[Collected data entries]
== Segment start ==

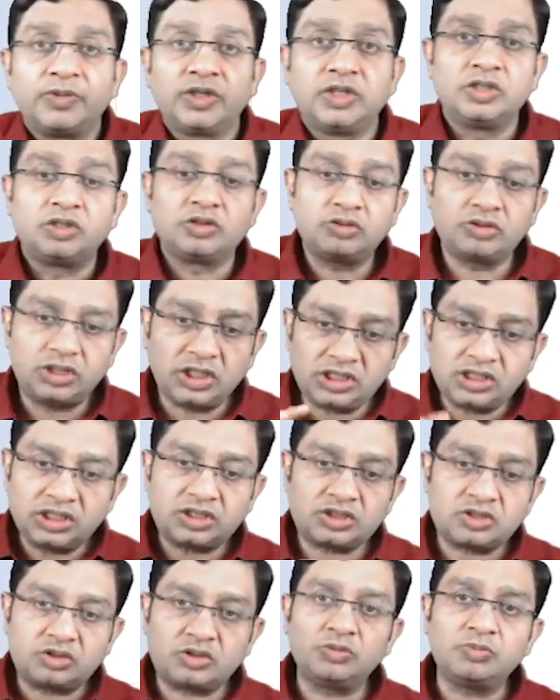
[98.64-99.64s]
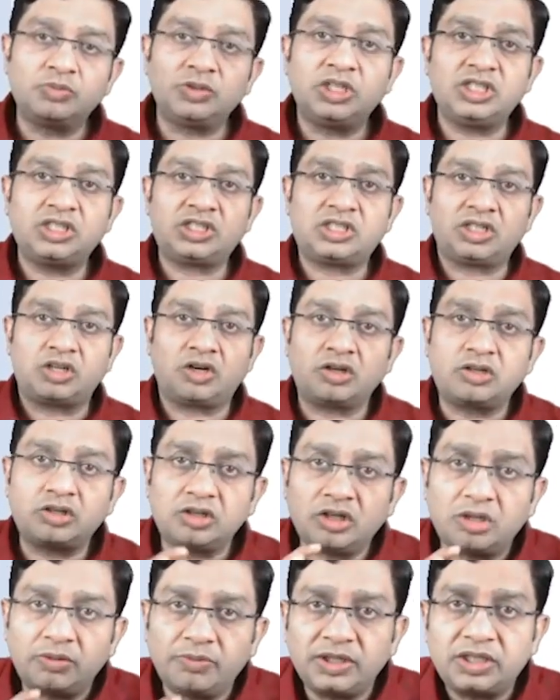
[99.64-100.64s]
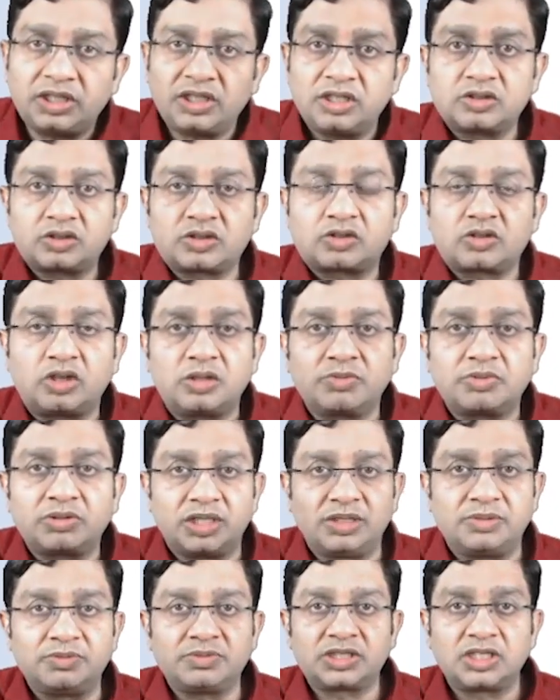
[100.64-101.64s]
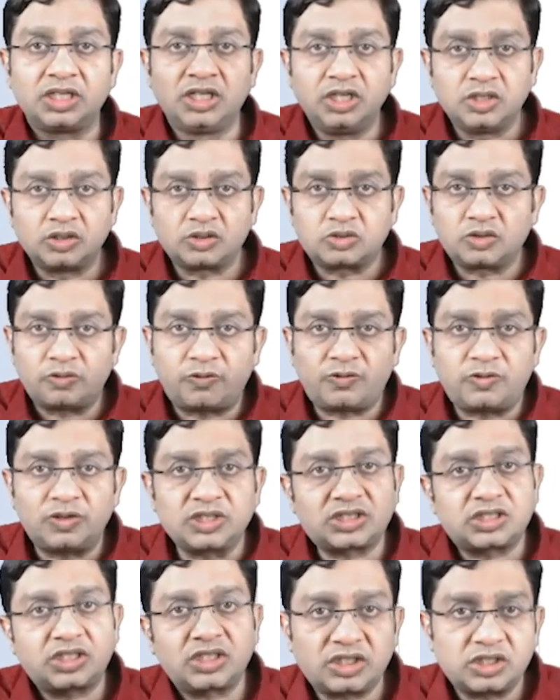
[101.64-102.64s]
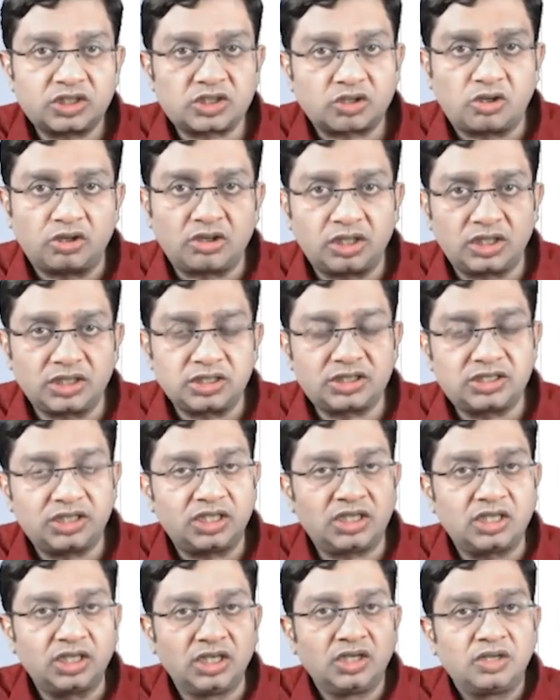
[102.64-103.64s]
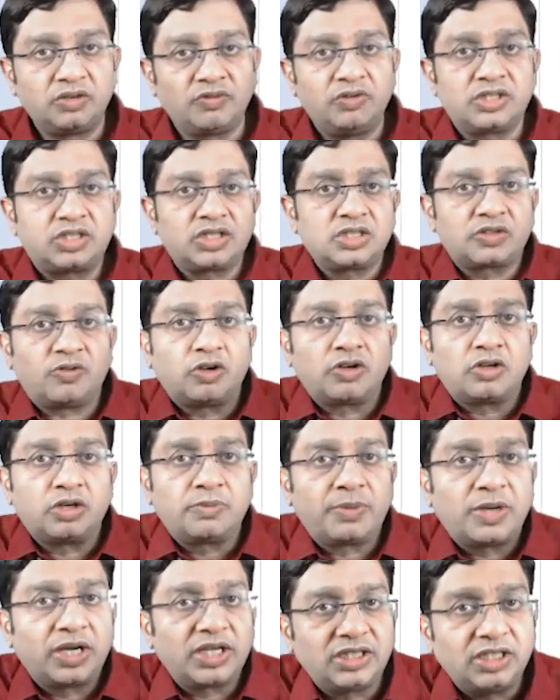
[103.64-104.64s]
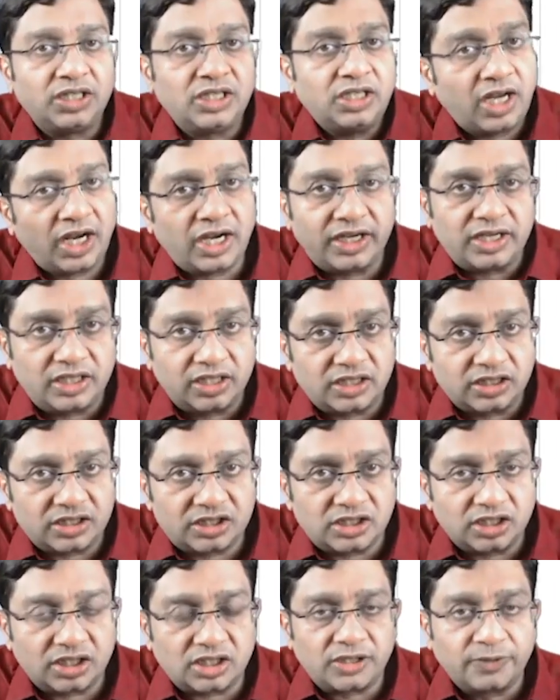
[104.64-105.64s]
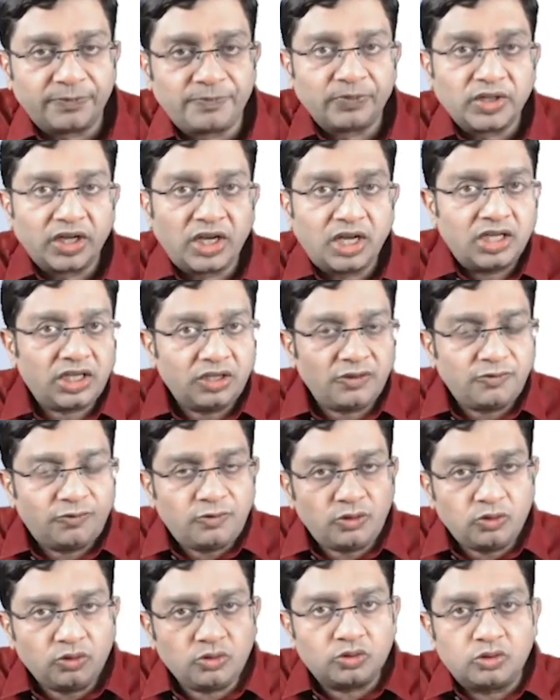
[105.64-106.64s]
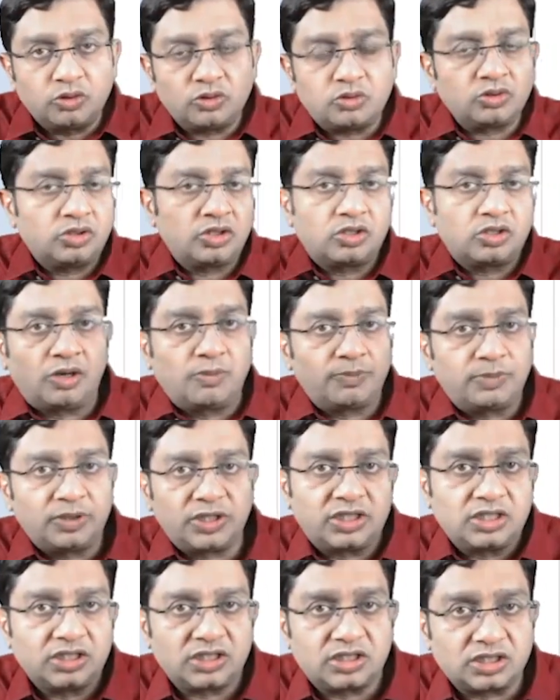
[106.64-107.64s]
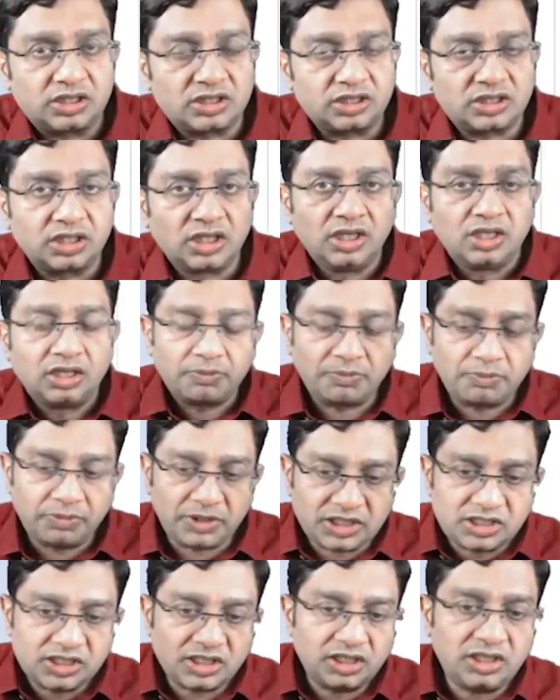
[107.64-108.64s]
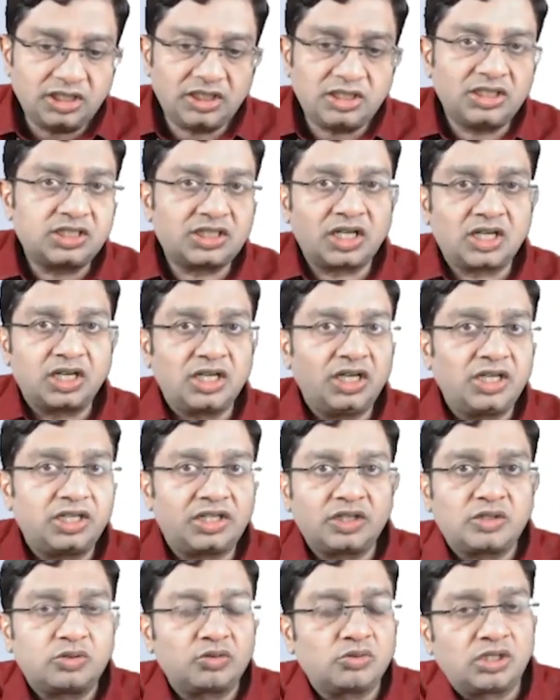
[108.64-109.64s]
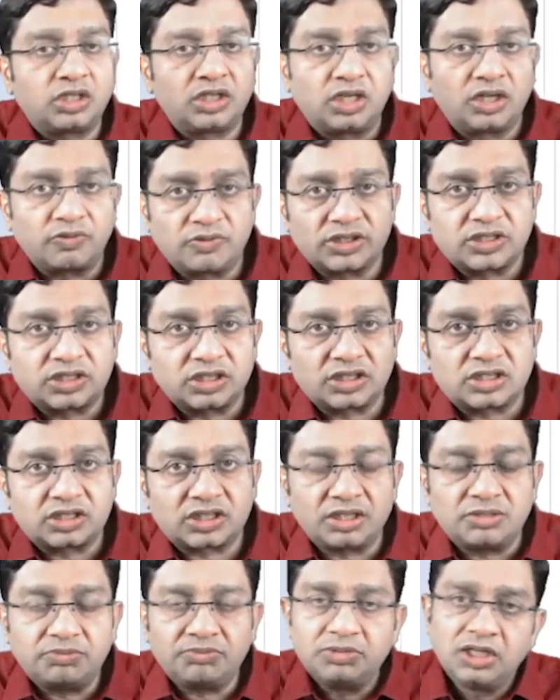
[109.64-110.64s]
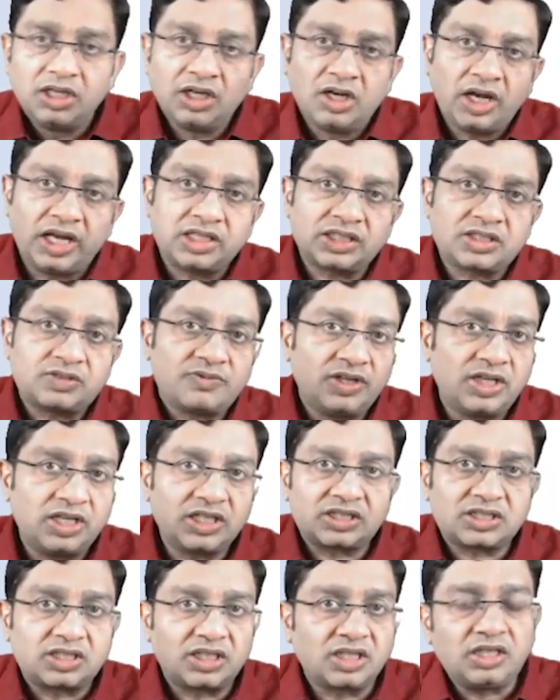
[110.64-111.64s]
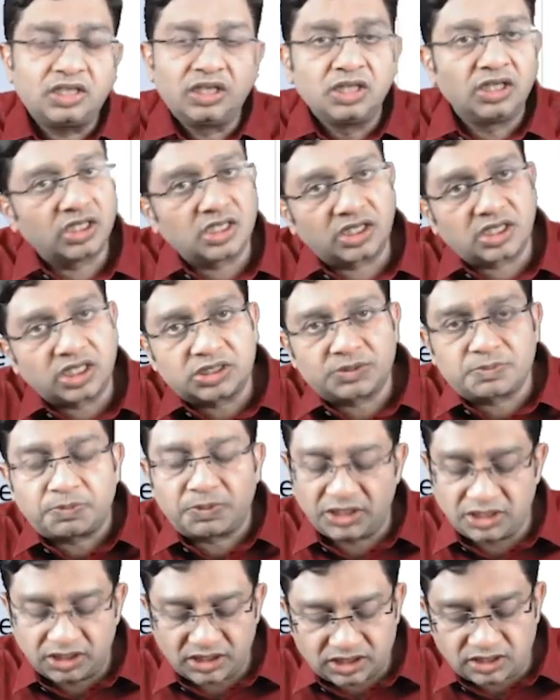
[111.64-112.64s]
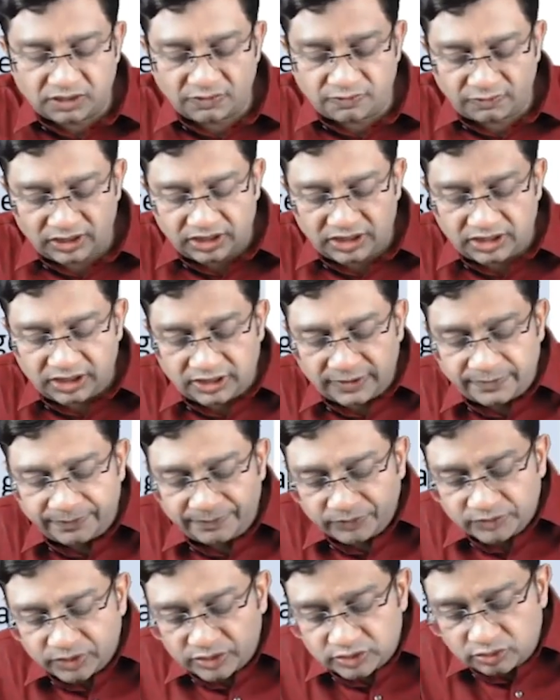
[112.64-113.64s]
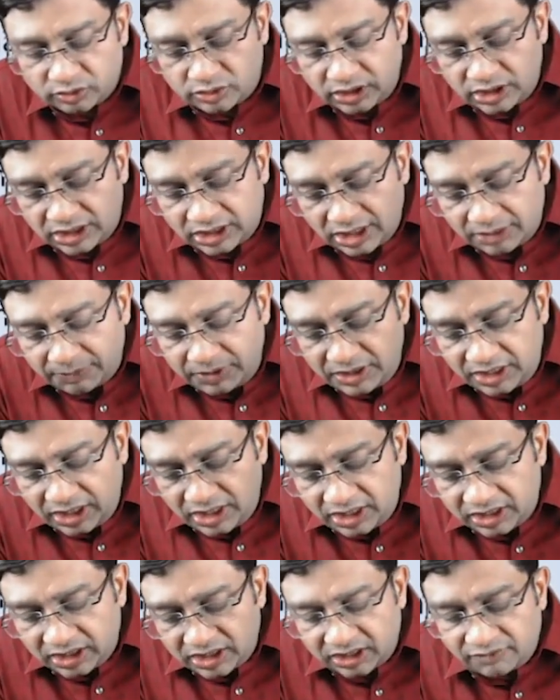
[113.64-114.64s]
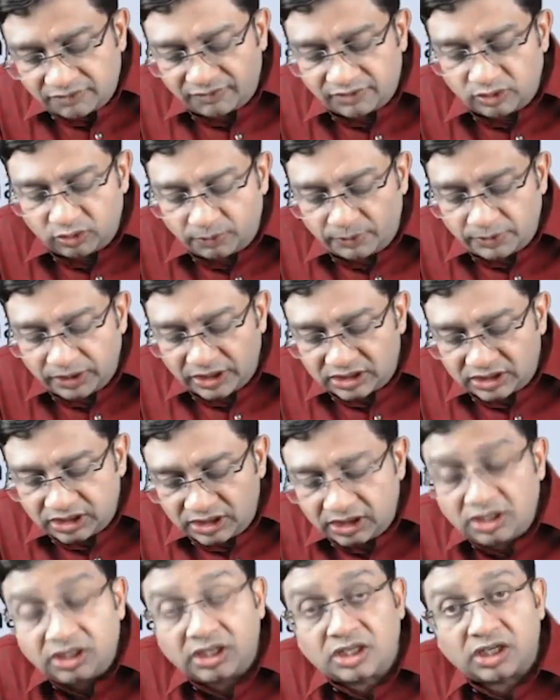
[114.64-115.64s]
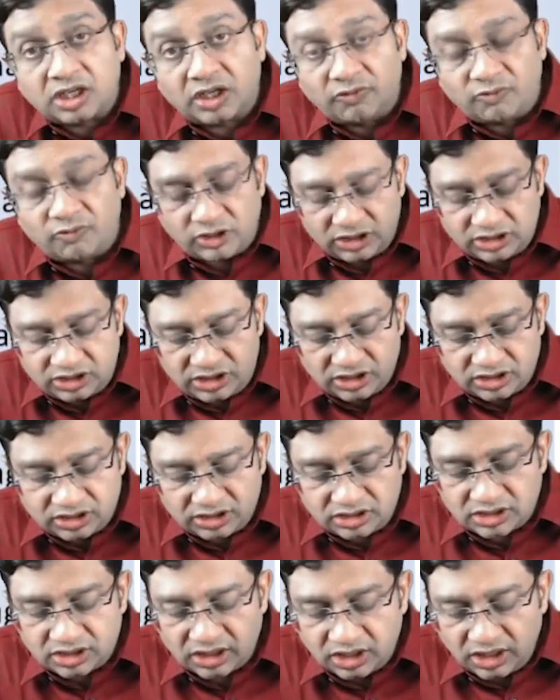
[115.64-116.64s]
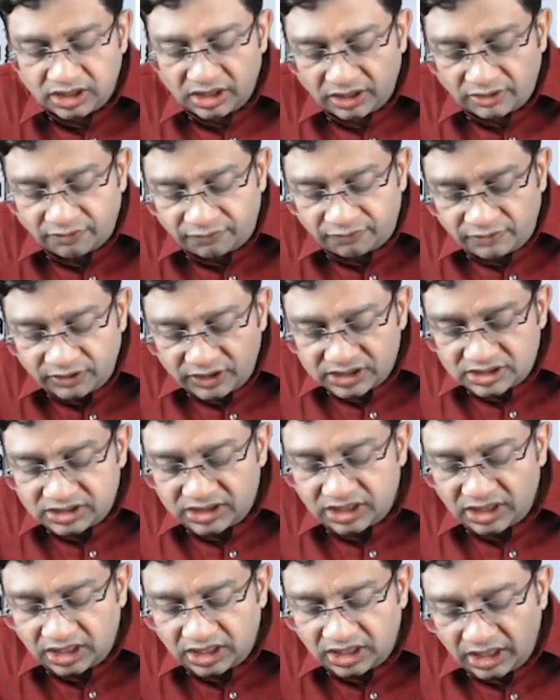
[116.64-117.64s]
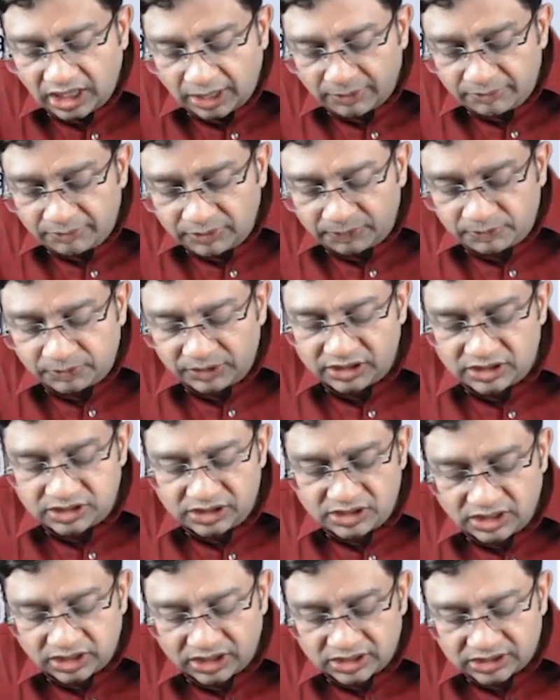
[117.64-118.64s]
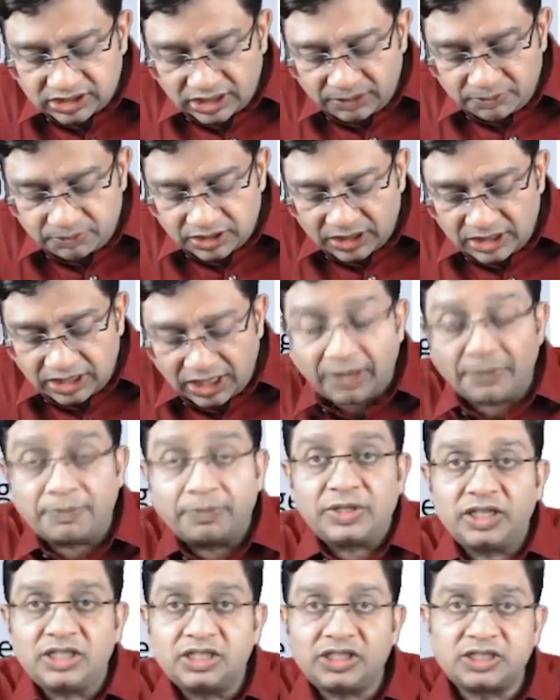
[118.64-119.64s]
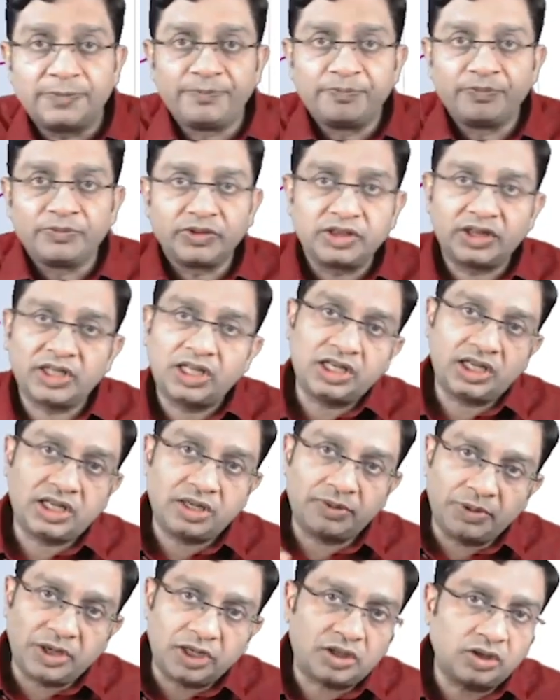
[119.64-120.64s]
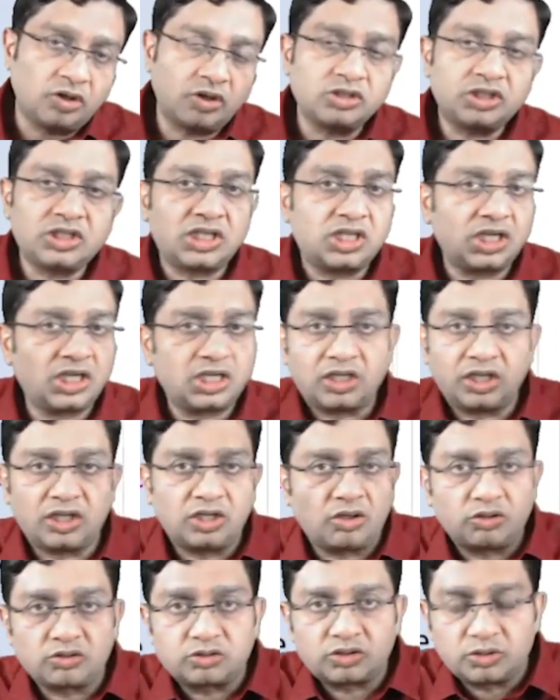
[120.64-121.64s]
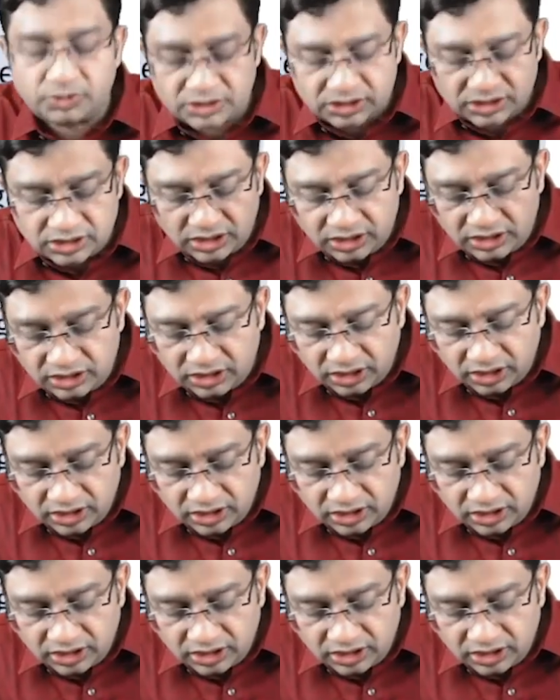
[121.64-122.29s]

So there is a stimulation, autonomic storm comes. So first it is cholinergic, which is followed by the adrenergic. And if you go to the complications, majorly these are related to the nervous system as well as the respiratory failure. So there can be encephalopathy, convulsions, aphasia, hemiplegia, cerebral hemorrhage, then hematological can also be seen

== Segment end ==

TO DO
Please repeat exactly the data above from its first line to the line that contains "[120.64-121.64s]", inclusive, and leave every picture out.

RESPONSE AREA
[98.64-99.64s]
[99.64-100.64s]
[100.64-101.64s]
[101.64-102.64s]
[102.64-103.64s]
[103.64-104.64s]
[104.64-105.64s]
[105.64-106.64s]
[106.64-107.64s]
[107.64-108.64s]
[108.64-109.64s]
[109.64-110.64s]
[110.64-111.64s]
[111.64-112.64s]
[112.64-113.64s]
[113.64-114.64s]
[114.64-115.64s]
[115.64-116.64s]
[116.64-117.64s]
[117.64-118.64s]
[118.64-119.64s]
[119.64-120.64s]
[120.64-121.64s]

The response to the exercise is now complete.